В царстве Ленина | страница 70



Хаос в преподавании в высшей школе не меньший, чем в других отраслях народного просвещения. Прекращено преподавание целого ряда юридических дисциплин, как римское право, гражданское право, оба процесса и т. д. Введены факультеты общественных наук и рабочие факультеты с весьма расплывчатыми и неопределенными программами при незамещенных кафедрах. Однако сделаться ученым очень нетрудно: достаточна протекция к комячейке университета или к стоящему во главе его ректору. Три года непрерывного чтения лекций закрепляют за лектором звание профессора независимо от его действительного ученого стажа.
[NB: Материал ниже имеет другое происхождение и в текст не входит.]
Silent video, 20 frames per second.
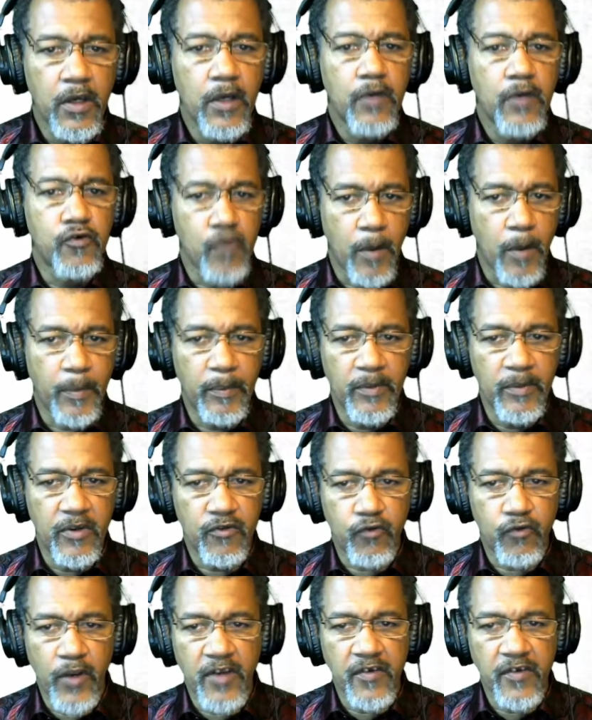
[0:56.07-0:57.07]
Trump
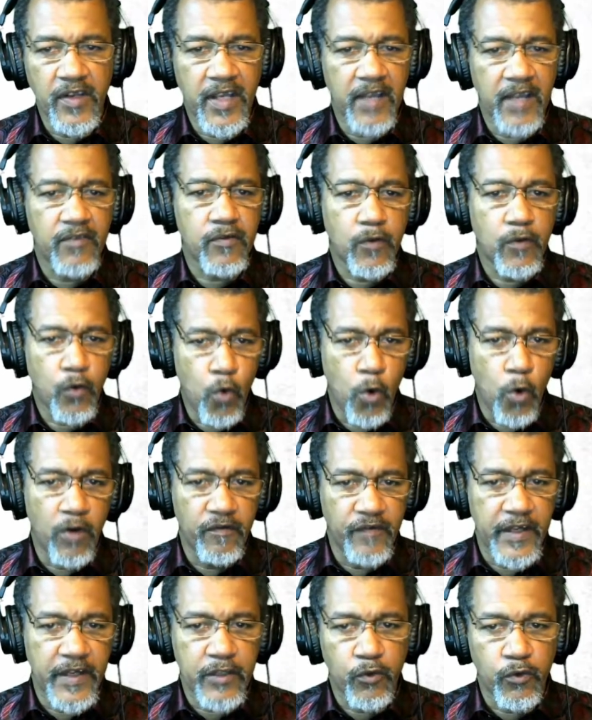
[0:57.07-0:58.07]
administration gets court
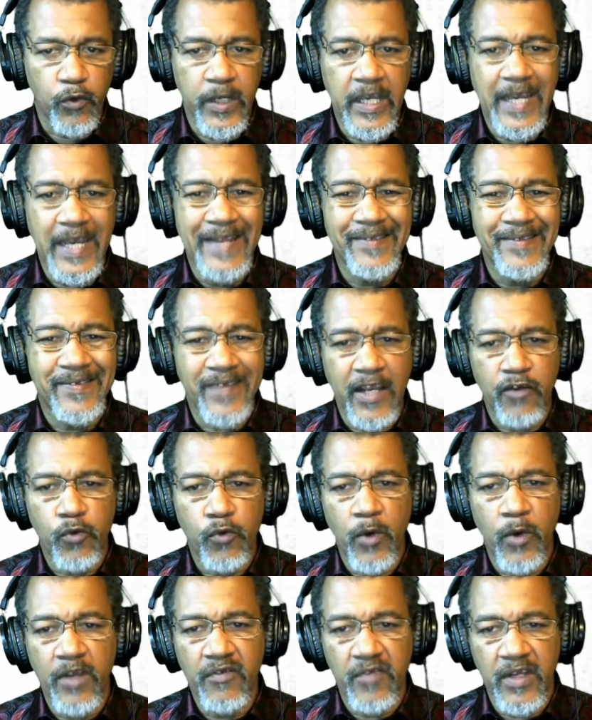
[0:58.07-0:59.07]
victory in
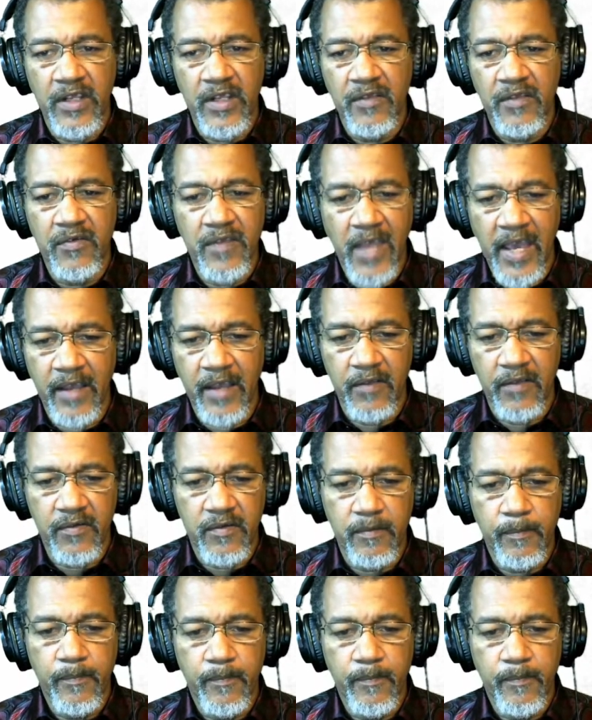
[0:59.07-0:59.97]
Sanctuary City's case.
В сущности, ни в средней, ни в высшей школе нет никаких испытаний для проверки успешности усвоения учащимися пройденного, и потому можно легко себе представить тот общеобразовательный и научный багаж, с которым они покидают свои учебные заведения.

Условия, в которые поставлено преподавание, нельзя назвать иначе, как неслыханным издевательством над учением. Конечно, и в высшей школе нет никаких пособий для учащихся. В материальном отношении последние так же плохо устроены, питаются кое-как, сидя большей частью на одном советском супе в столовках. В Донском университете в Ростове, несмотря на близость угольного района, в течение зимы 1920—1921 гг. помещения, кроме кабинета ректора, не отапливались вовсе. Занятия происходили частью по вечерам, причем аудитории не освещались и не отапливались, так что слушателям и профессорам приходилось сидеть в них, не раздеваясь, и приносить с собою ночники или свечные огарки, чтобы не очутиться в полном мраке. Можно себе представить эту картину аудитории, пребывающей в полумраке, профессора в зимнем пальто и шапке, закутанного в башлык, читающего при 3° тепла в комнате охриплым от холода голосом, при свете тускло мерцающего ночника, свою лекцию! Извольте в такой обстановке что-нибудь записать, а для лектора попытаться изобразить на доске какой-нибудь пояснительный чертеж. Ясно, до какой степени обалдения от холода доходят к концу занятий все в аудитории, и с какой исключительной неохотой посещаются лекции. Наконец, лекции закончены; из нетопленых и темных аудиторий стремительно бегут домой продрогшие и полуголодные профессора, и русская учащаяся молодежь. А в это время рядом с этим университетом, в содержимом на средства того же Наркомпроса цирке, отапливаемом и залитом светом, жадная до зрелищ толпа, глазеет на то, как откормленные свиньи в цилиндрах на арене изображают из себя недорезанных буржуев. Нельзя не отметить и того самопожертвования, с которым старые русские ученые силы приносили себя в жертву любимому ими делу. Сколько ученых с крупными именами перемерло в Советской России исключительно из-за своей преданности долгу и чтению лекций в подобных неслыханных в мире условиях. Ввиду того, что зимой 1922 года положение с продовольствием будет еще хуже, надо полагать, что академический год будет опять сорван.